I must be missing something... But I am always open to learn something new.

I don't see how it breaks SMAP. Sandbox mode runs in its own address
space which does not contain any user-mode pages. While running in
sandbox mode, user pages belong to the sandboxed code, kernel pages are
used to enter/exit kernel mode. Bottom half of the PGD is empty, all
user page translations are removed from TLB.

For a similar reason, I don't see right now how it breaks linear
address space separation. Even if it did, I believe I can take care of
it in the entry/exit path. Anyway, which branch contains the LASS
patches now, so I can test?

As for dropping global pages, that's only part of the story. Indeed,
patch 6/8 of the series sets CR4.PGE to zero to have a known-good
working state, but that code is removed again by patch 8/8. I wanted to
implement lazy TLB flushing separately, so it can be easily reverted if
it is suspected to cause an issue.

Plus, each sandbox mode can use PCID to reduce TLB flushing even more.
I haven't done it, because it would be a waste of time if the whole
concept is scratched.

I believe that only those global pages which are actually accessed by
the sandbox need to be flushed. Yes, some parts of the necessary logic
are missing in the current patch series. I can add them in a v2 series
if you wish.

> All in all, I cannot see this as anything other than an enormous step in the wrong direction, and it isn't even in the sense of "it is harmless if noone uses it" – you are introducing architectural changes that are most definitely *very* harmful both to maintainers and users.

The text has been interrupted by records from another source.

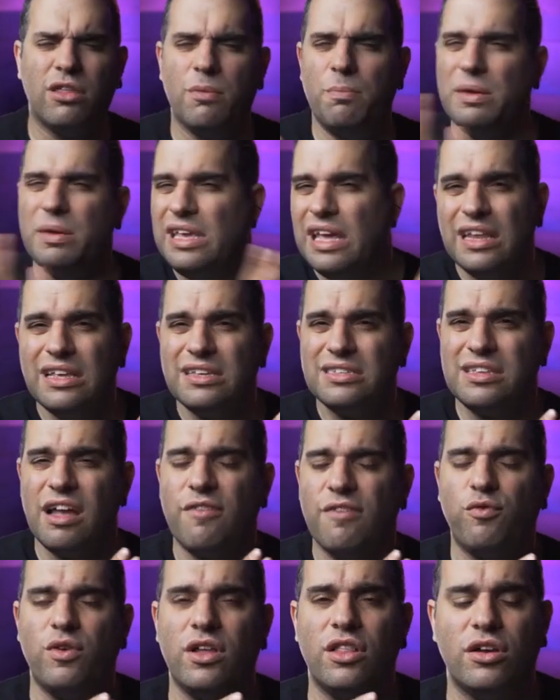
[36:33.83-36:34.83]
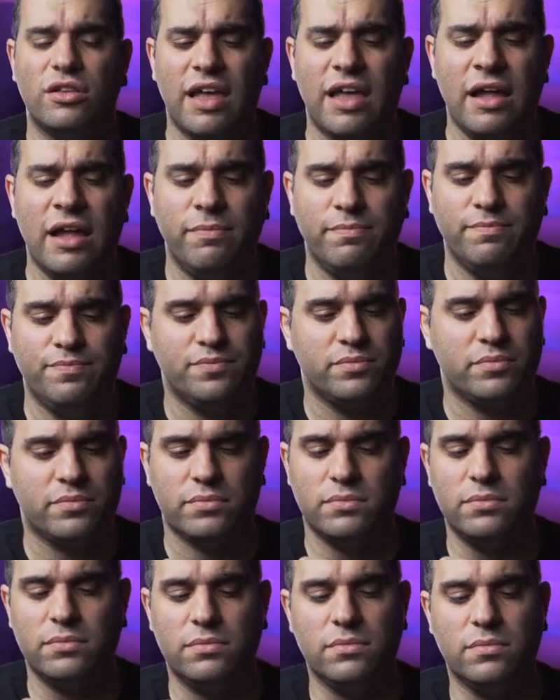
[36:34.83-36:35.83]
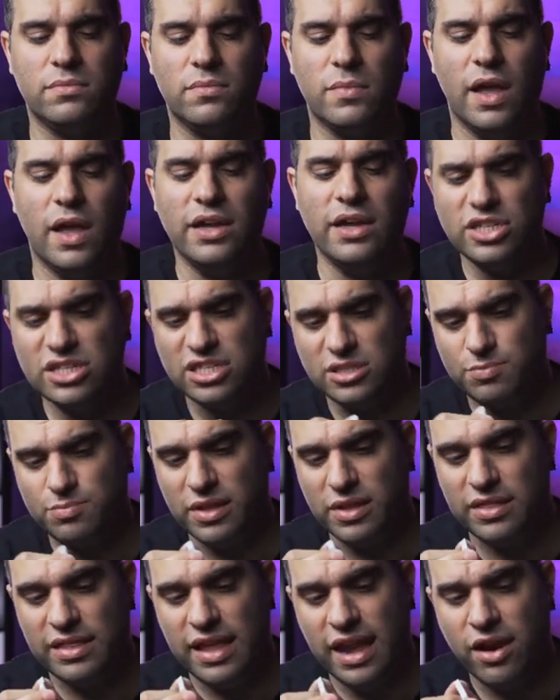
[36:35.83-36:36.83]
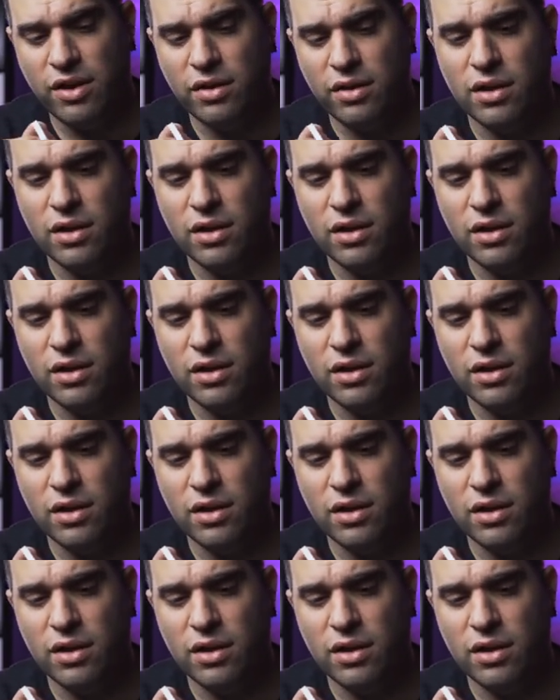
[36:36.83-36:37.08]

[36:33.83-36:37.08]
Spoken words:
beginning stuff we looked at, I just split there.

I agree that it adds some burden. After all, that's why the ultimate
decision is up to you, the maintainers. To defend my cause, I hope you
have noticed that if CONFIG_SANDBOX_MODE is not set:

1. literally nothing changes in entry_64.
2. sandbox_mode() always evaluates to false, so the added conditionals in fault.c and traps.c are never executed
3. top_of_instr_stack() always returns current_top_of_stack(), which is equivalent to the code it replaces, namely this_cpu_read(pcpu_hot.top_of_stack)

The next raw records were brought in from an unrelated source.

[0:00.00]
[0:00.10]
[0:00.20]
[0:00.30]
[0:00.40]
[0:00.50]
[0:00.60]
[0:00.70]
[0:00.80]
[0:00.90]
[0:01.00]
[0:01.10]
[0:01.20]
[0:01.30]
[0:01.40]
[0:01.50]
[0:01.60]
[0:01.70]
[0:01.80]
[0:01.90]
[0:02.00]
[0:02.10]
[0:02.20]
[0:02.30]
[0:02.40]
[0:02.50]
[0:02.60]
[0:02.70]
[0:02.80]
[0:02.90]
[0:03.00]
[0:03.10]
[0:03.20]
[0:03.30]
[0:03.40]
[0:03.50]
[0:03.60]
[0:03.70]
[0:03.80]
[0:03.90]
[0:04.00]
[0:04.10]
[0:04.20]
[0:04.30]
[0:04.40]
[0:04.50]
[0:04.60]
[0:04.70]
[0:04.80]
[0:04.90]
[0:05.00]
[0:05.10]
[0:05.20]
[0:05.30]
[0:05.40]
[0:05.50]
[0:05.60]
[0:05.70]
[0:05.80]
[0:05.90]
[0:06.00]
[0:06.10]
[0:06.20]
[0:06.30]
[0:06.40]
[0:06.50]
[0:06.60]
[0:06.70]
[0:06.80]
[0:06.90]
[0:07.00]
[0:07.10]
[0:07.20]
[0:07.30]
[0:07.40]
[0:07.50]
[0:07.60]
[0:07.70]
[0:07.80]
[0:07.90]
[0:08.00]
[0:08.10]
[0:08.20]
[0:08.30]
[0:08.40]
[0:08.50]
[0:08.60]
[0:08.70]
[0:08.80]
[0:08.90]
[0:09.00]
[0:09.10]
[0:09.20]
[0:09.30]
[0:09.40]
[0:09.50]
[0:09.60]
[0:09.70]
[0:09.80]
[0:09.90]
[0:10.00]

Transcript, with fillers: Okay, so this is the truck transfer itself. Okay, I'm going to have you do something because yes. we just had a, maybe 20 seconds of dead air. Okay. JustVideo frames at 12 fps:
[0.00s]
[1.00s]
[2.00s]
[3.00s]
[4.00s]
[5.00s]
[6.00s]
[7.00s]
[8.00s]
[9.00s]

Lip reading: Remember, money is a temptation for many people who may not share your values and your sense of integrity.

So, all the interesting stuff is under arch/x86/kernel/sbm/. Shall I
add a corresponding entry with my name to MAINTAINERS?

> To me, this feels like paravirtualization all over again. 20 years later we still have not been able to undo all the damage that did.

OK, I can follow you here. Indeed, there is some similarity with Xen PV
(running kernel code with CPL 3), but I don't think there's more than
this.

Petr T

Edgecombe, Rick P Feb. 14, 2024, 7:19 p.m. UTC | #11

On Wed, 2024-02-14 at 19:32 +0100, Petr Tesařík wrote:
> > What use case needs to have the sandbox both protected from the
> > kernel
> > (trusted operations) and non-privileged (the kernel protected from
> > it
> > via CPL3)? It seems like opposite things.
> 
> I think I have mentioned one: parsing keys for the trusted keyring.
> The
> parser is complex enough to be potentially buggy, but the security
> folks have already dismissed the idea to run it as a user mode
> helper.

Ah, I didn't realize the kernel needed to be protected from the key
parsing part because you called it out as a trusted operation. So on
the protect-the-kernel-side it's similar to the microkernel security
reasoning.

Did I get the other part wrong - that you want to protect the sandbox
from the rest of kernel as well?

Petr Tesařík Feb. 14, 2024, 7:33 p.m. UTC | #12

On Wed, 14 Feb 2024 10:42:57 -0800
Dave Hansen <dave.hansen@intel.com> wrote:

> On 2/14/24 10:22, Petr Tesařík wrote:
> > Anyway, in the long term I would like to work on gradual decomposition
> > of the kernel into a core part and many self-contained components.
> > Sandbox mode is a useful tool to enforce isolation.  
> 
> I'd want to see at least a few examples of how this decomposition would
> work and how much of a burden it is on each site that deployed it.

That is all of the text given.